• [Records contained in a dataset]
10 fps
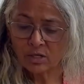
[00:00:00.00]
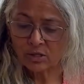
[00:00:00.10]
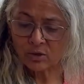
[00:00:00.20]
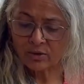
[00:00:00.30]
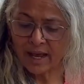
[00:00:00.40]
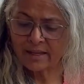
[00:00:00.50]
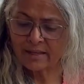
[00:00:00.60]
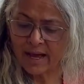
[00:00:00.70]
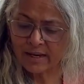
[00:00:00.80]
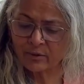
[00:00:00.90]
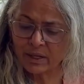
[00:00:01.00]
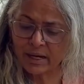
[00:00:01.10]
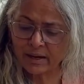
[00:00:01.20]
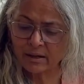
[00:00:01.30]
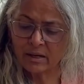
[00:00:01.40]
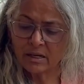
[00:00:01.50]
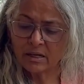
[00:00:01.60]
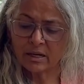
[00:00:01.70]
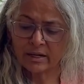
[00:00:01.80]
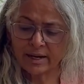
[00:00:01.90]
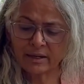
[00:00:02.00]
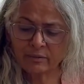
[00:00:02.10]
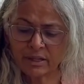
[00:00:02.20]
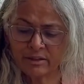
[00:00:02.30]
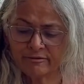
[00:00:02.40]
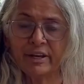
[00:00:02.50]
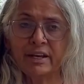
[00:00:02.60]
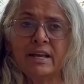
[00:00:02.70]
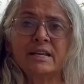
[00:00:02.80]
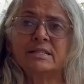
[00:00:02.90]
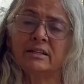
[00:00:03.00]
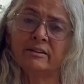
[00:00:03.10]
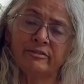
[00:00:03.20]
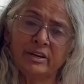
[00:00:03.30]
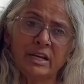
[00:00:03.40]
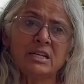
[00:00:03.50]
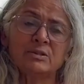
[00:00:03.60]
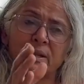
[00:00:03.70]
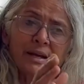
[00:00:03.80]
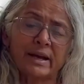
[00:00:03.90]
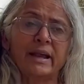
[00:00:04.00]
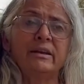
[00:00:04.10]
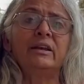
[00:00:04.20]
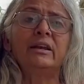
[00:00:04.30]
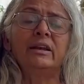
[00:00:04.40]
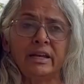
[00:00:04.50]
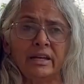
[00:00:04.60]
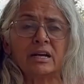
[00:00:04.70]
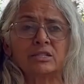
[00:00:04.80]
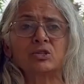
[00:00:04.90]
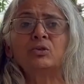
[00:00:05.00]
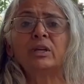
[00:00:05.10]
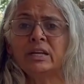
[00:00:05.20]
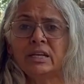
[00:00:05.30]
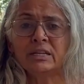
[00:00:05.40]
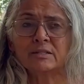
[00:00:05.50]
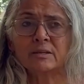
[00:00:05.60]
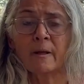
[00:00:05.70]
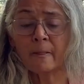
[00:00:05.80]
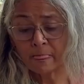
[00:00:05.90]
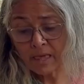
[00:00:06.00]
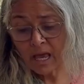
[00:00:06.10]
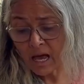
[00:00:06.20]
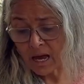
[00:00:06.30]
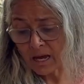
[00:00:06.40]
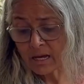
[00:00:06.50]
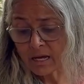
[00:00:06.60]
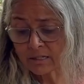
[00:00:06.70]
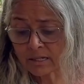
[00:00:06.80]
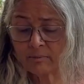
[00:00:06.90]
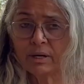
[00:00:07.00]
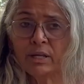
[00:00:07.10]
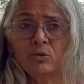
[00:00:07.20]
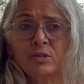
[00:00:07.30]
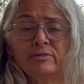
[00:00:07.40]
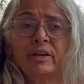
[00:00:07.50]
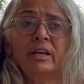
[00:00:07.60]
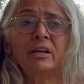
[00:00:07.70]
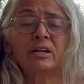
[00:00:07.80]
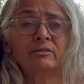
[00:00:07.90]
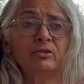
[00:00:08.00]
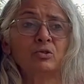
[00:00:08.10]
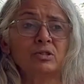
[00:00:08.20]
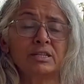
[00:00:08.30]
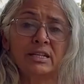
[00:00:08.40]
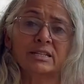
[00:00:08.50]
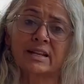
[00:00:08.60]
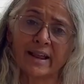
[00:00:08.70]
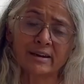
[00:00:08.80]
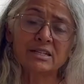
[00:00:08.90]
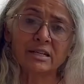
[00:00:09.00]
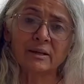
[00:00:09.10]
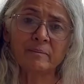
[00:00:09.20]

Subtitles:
So like that, we can connect with the feelings, and the feelings will again lead us to the needs. Yeah, somebody who's feeling confused needs clarity.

• [Problem requirements]
Nothing but the lines from the one that holds "[00:00:08.20]" through the end of the data should appear, written out exactly, without pictures.

• [Task answer]
[00:00:08.20]
[00:00:08.30]
[00:00:08.40]
[00:00:08.50]
[00:00:08.60]
[00:00:08.70]
[00:00:08.80]
[00:00:08.90]
[00:00:09.00]
[00:00:09.10]
[00:00:09.20]

Subtitles:
So like that, we can connect with the feelings, and the feelings will again lead us to the needs. Yeah, somebody who's feeling confused needs clarity.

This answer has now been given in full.